### Problem
Return, without pictures, the lines from the start of the data through the one that contains "[30:28.45-30:29.25]".

*** Source information ***

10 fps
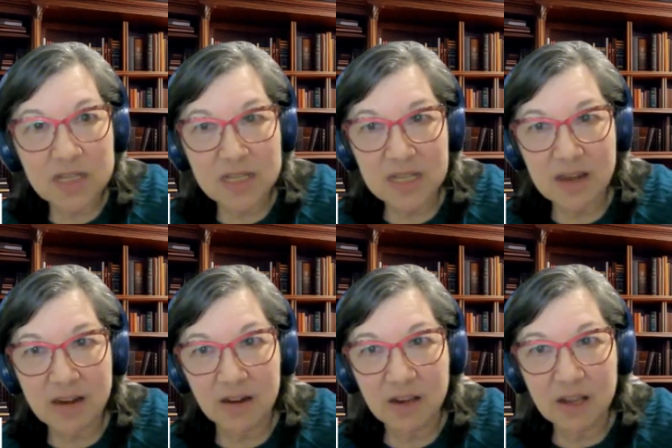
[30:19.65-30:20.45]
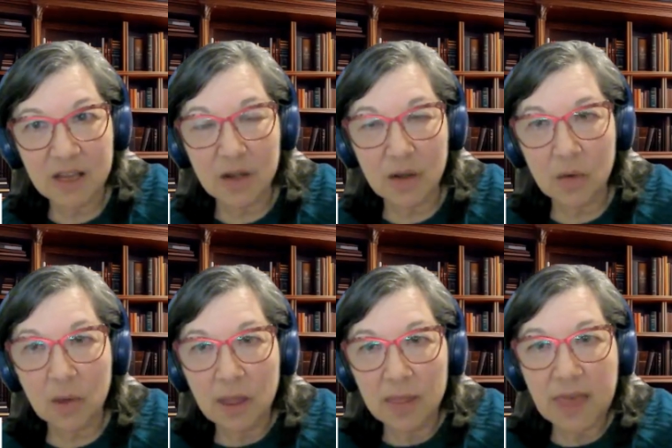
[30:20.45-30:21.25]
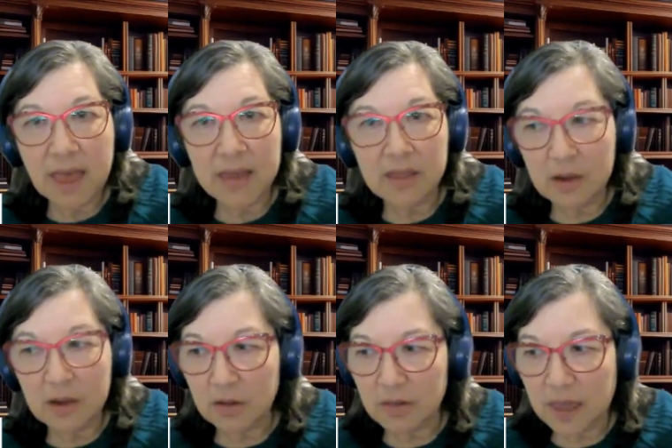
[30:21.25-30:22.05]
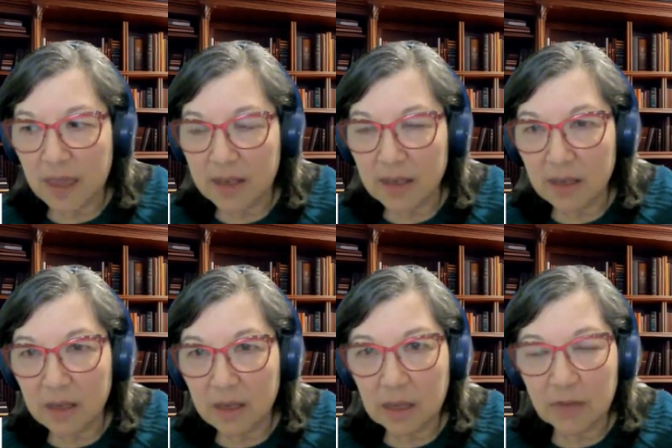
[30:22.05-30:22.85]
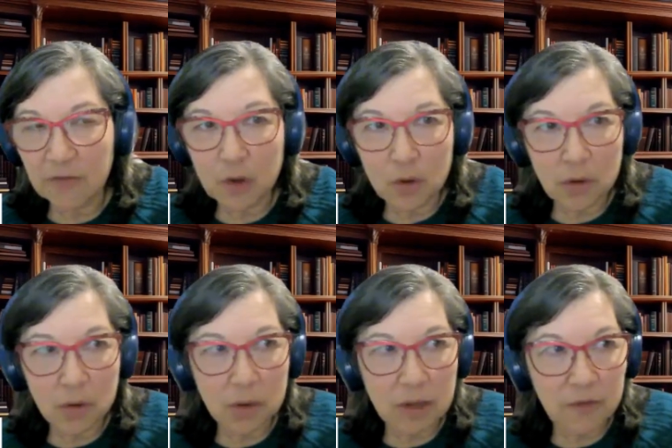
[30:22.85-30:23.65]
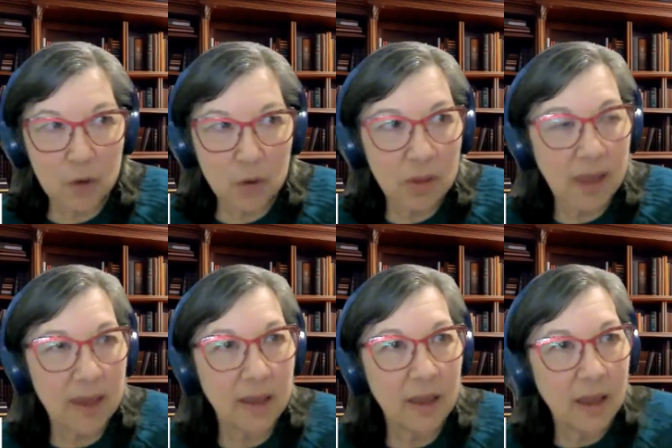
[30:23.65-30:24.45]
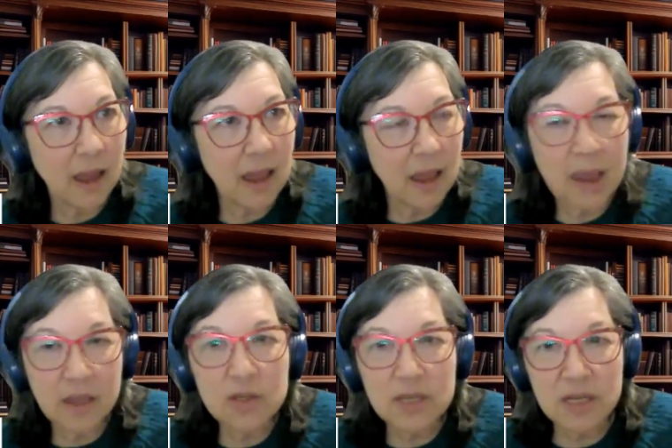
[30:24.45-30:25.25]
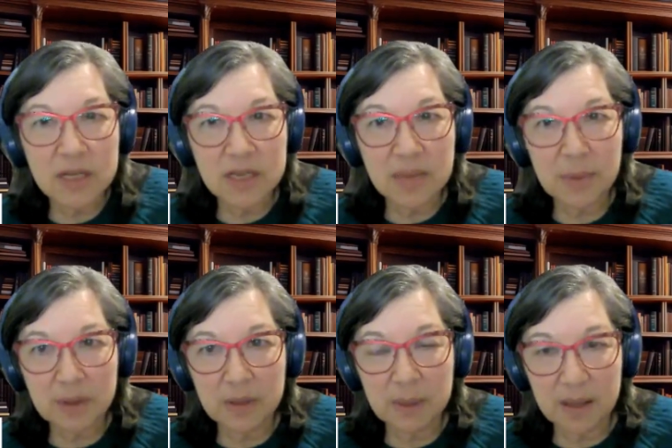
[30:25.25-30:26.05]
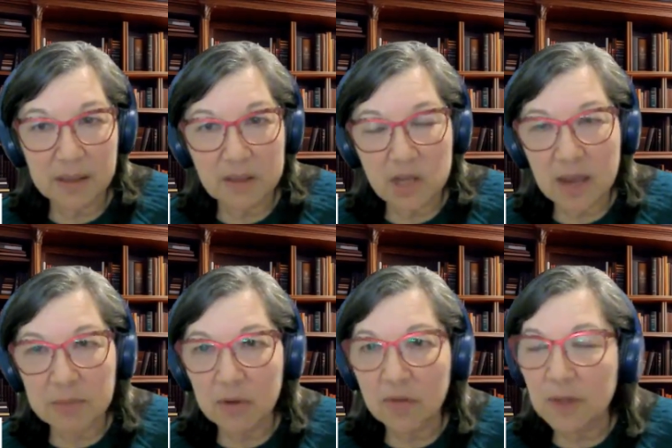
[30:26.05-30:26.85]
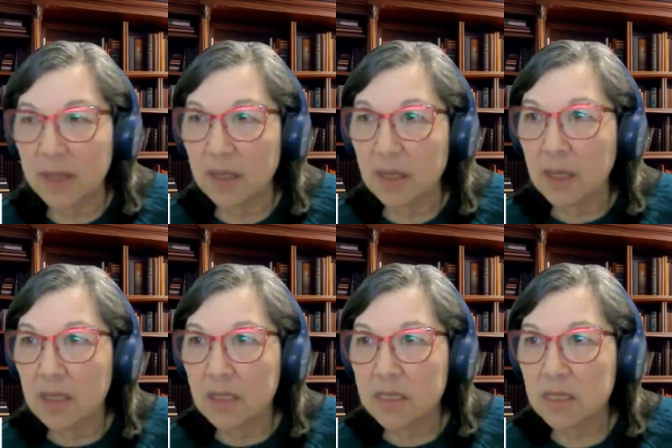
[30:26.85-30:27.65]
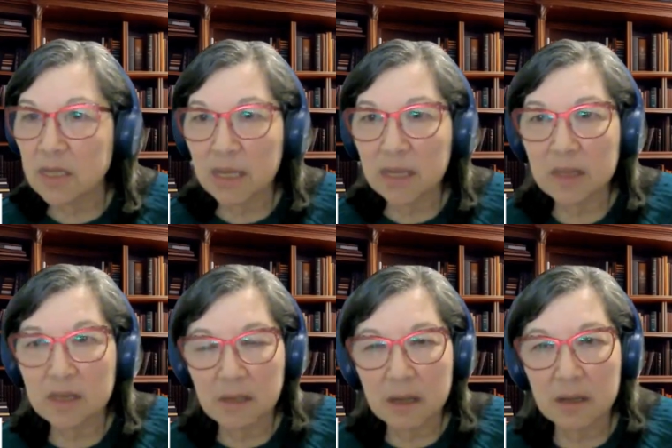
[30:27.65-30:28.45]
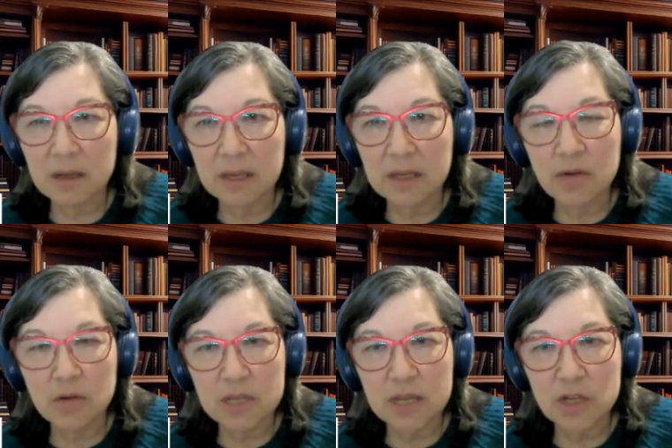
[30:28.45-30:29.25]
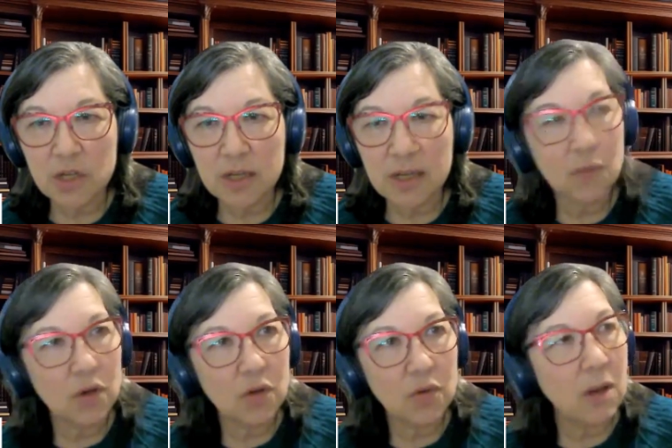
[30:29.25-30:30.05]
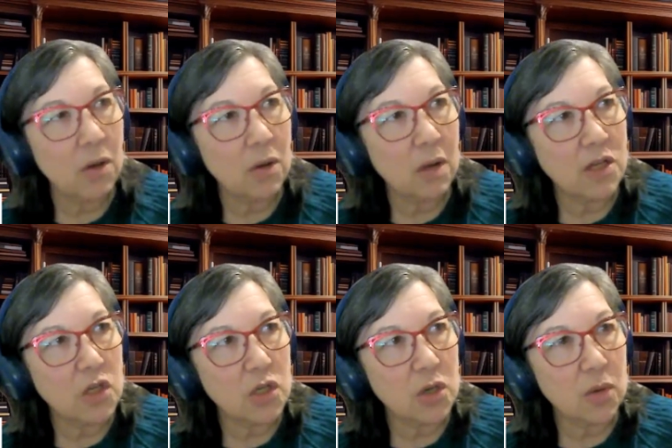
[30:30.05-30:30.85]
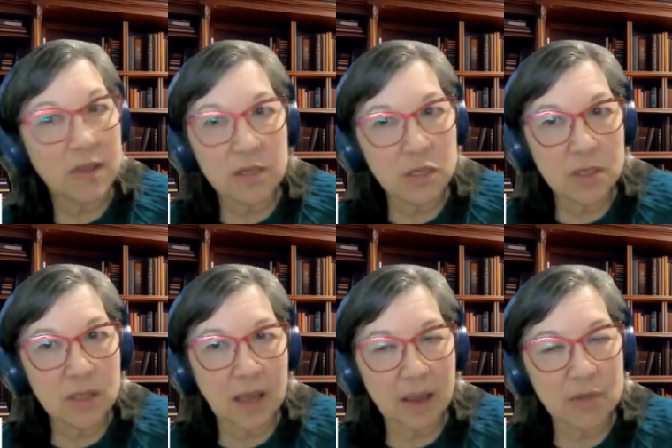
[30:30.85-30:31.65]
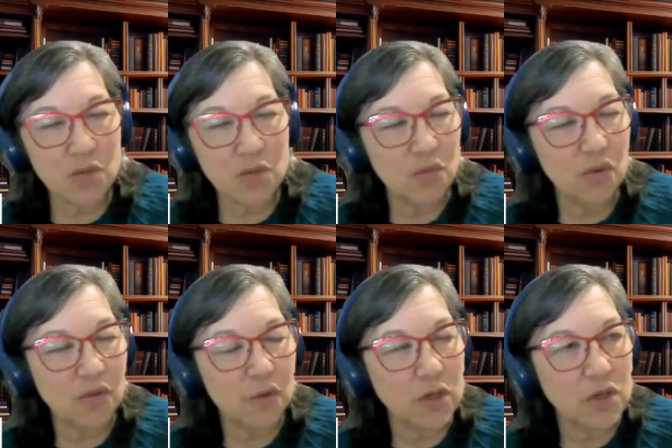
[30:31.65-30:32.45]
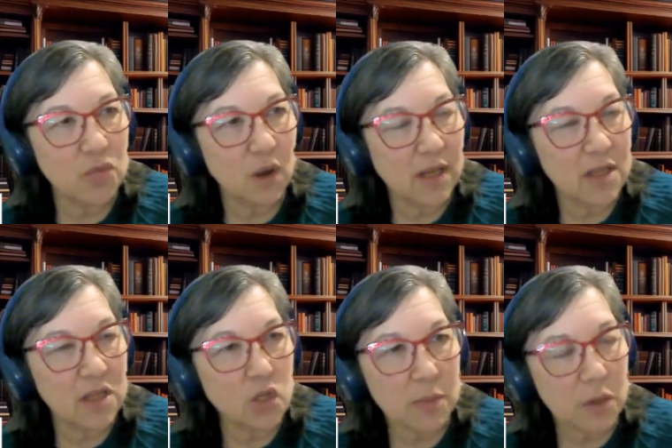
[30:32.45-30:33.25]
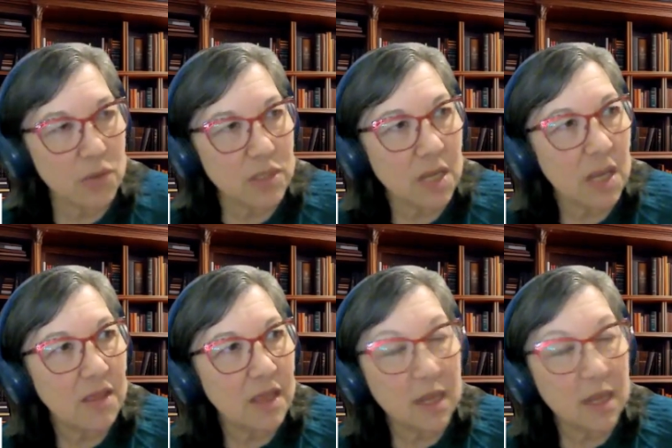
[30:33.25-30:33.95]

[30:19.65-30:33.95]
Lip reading: presence is there. You know, that if you're like I use an example in my chapter of like sitting at the an intersection and wondering, oh gosh, and this is not I wasn't referring to writing this chapter. I was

*** End of Source information ***

### Answer
10 fps
[30:19.65-30:20.45]
[30:20.45-30:21.25]
[30:21.25-30:22.05]
[30:22.05-30:22.85]
[30:22.85-30:23.65]
[30:23.65-30:24.45]
[30:24.45-30:25.25]
[30:25.25-30:26.05]
[30:26.05-30:26.85]
[30:26.85-30:27.65]
[30:27.65-30:28.45]
[30:28.45-30:29.25]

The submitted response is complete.